1 Lab preparation
- 1.1 \(\color{purple}{\text{Creating a version-controlled R-Project with Github}}\)
- 1.2 Data source for example 1:
2 Begin lab 2 exercise

1 Lab preparation

1.1 \(\color{purple}{\text{Creating a version-controlled R-Project with Github}}\)

Download repository here: \(\color{blue}{\text{https://github.com/garberadamc/SEM-Lab3}}\)

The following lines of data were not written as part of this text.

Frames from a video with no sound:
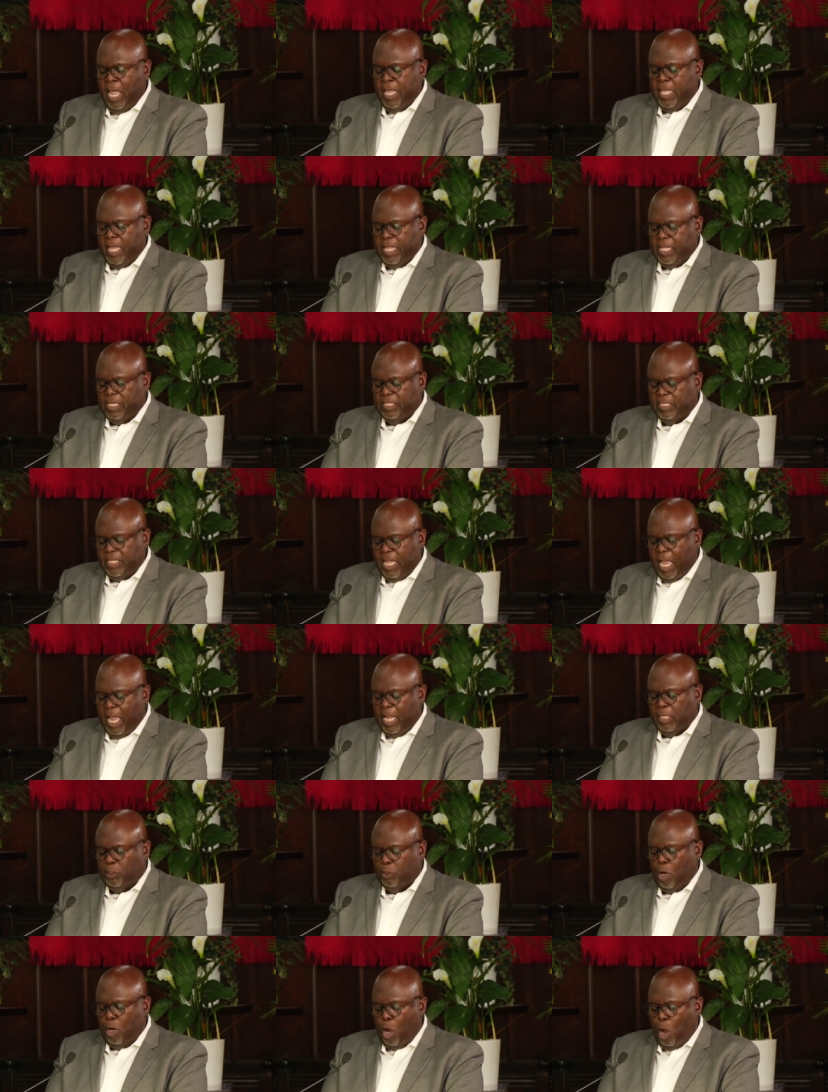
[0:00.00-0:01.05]
that is
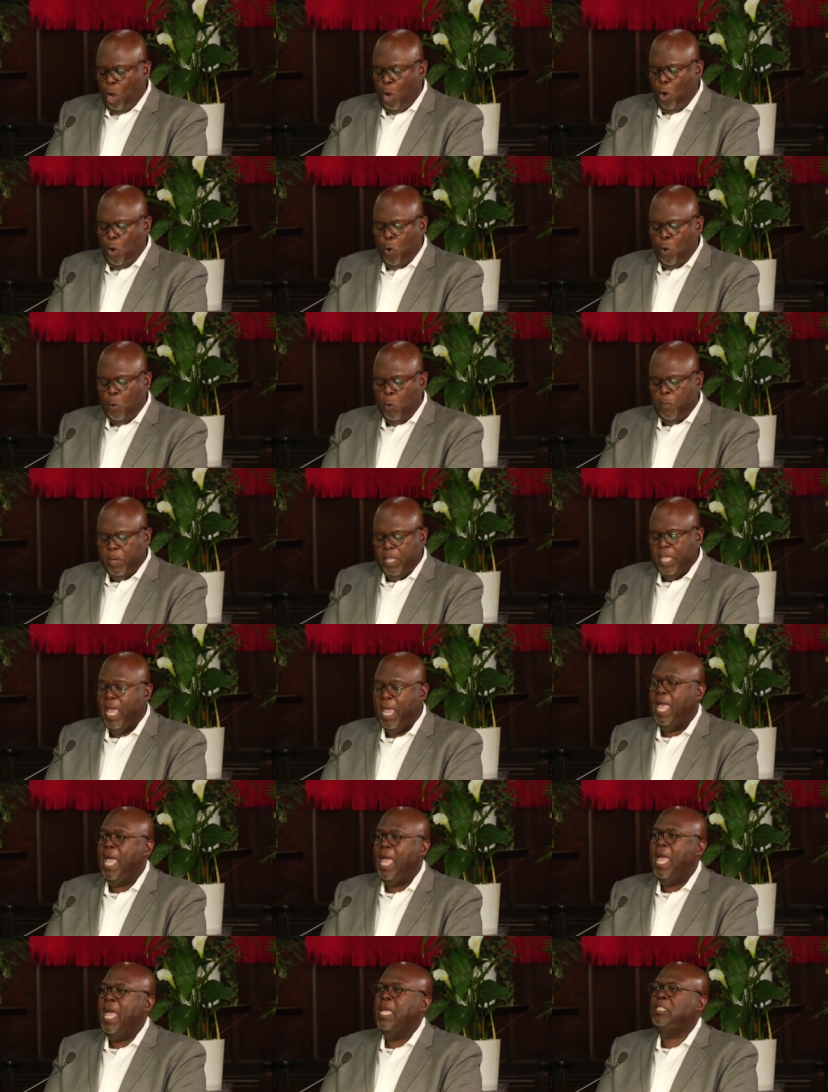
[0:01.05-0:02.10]
not your own but
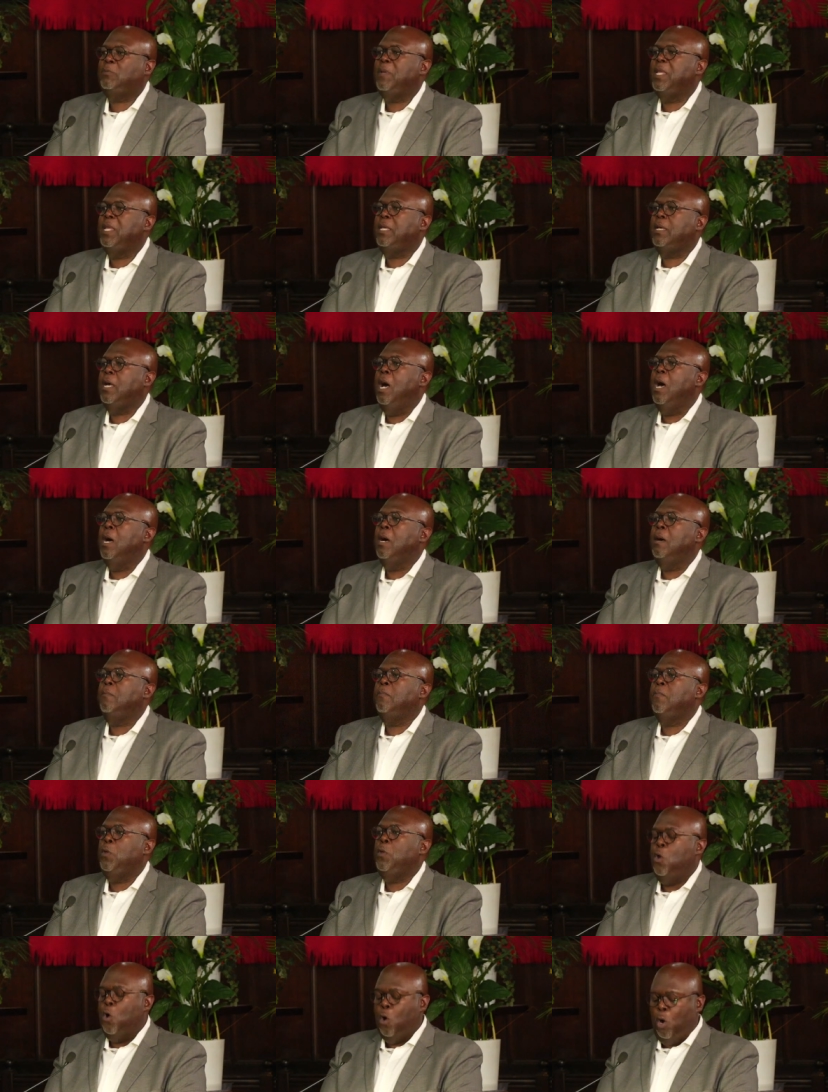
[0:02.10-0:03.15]
has
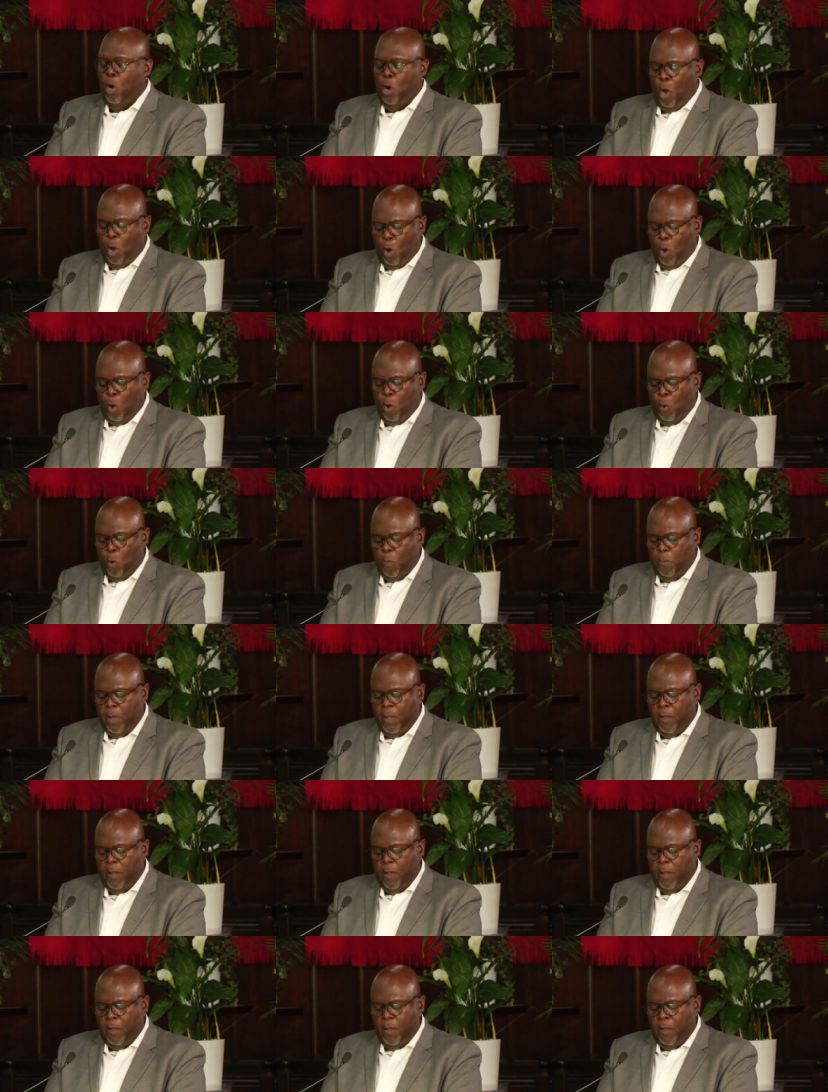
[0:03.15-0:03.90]
become your home.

On the Github repository webpage:

fork your own branch of the lab repository
copy the repository web URL address from the clone or download menu

Within R-Studio:

click “NEW PROJECT” (upper right corner of window)
choose option Version Control
choose option Git
paste the repository web URL path copied from the clone or download menu on Github page
choose location of the R-Project (\(\color{red}{\text{too many nested folders will result in filepath error}}\))

1.2 Data source for example 1:

The first example utilizes the Vocabulary and Education dataset from the National Opinion Research Center General Social Survey. GSS Cumulative Datafile 1972-2016 (Fox, 2008) \(\color{blue}{\text{See documentation here}}\)

This dataset is available via the R-package {carData} and can be directly loaded into the R environment.

Note: All models specified in the following exercise are for demonstration only and are not theoretically justified or valid.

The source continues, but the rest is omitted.